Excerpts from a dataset
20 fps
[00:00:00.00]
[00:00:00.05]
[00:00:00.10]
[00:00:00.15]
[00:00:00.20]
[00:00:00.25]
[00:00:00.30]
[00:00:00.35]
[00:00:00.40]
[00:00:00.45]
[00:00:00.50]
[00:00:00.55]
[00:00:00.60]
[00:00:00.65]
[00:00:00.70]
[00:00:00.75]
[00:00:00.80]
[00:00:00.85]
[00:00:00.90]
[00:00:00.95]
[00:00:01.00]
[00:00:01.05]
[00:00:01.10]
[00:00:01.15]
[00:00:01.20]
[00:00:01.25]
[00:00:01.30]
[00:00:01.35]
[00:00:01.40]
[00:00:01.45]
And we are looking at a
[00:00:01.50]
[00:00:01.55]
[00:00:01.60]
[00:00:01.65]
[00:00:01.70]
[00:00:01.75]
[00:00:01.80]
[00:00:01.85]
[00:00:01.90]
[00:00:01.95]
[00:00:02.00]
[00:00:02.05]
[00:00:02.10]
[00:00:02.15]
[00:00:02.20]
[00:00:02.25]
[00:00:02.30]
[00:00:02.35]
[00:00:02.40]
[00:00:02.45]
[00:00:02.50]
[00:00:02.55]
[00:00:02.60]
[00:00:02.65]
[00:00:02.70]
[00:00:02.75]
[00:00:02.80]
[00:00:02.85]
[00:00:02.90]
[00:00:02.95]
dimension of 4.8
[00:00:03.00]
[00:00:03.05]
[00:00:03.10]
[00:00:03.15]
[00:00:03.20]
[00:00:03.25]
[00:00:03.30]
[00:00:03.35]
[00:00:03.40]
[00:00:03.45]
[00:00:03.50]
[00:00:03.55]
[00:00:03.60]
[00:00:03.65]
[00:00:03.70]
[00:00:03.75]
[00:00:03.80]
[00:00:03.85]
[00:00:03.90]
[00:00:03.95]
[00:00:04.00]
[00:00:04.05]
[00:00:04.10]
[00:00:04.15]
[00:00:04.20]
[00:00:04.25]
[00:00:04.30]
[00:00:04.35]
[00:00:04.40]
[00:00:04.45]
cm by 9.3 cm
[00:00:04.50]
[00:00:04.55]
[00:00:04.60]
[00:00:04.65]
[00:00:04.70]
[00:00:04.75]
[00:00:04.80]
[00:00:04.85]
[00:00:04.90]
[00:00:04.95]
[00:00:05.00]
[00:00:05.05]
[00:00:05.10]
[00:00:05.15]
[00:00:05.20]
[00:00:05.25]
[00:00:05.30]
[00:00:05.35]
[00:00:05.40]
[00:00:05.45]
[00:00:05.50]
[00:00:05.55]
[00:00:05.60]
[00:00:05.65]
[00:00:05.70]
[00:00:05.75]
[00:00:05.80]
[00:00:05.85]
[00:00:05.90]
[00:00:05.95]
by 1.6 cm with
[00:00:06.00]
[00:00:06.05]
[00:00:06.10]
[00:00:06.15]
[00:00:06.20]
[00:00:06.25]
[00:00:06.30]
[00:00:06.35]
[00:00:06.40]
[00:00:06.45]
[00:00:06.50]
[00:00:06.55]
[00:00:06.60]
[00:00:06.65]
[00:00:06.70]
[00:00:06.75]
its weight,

- ACTION ITEM
Above are the records; from them, give again exactly the lines from the one containing "[00:00:00.00]" to the one containing "[00:00:01.05]", both lines included, and nothing more.

- WRITTEN ANSWER
[00:00:00.00]
[00:00:00.05]
[00:00:00.10]
[00:00:00.15]
[00:00:00.20]
[00:00:00.25]
[00:00:00.30]
[00:00:00.35]
[00:00:00.40]
[00:00:00.45]
[00:00:00.50]
[00:00:00.55]
[00:00:00.60]
[00:00:00.65]
[00:00:00.70]
[00:00:00.75]
[00:00:00.80]
[00:00:00.85]
[00:00:00.90]
[00:00:00.95]
[00:00:01.00]
[00:00:01.05]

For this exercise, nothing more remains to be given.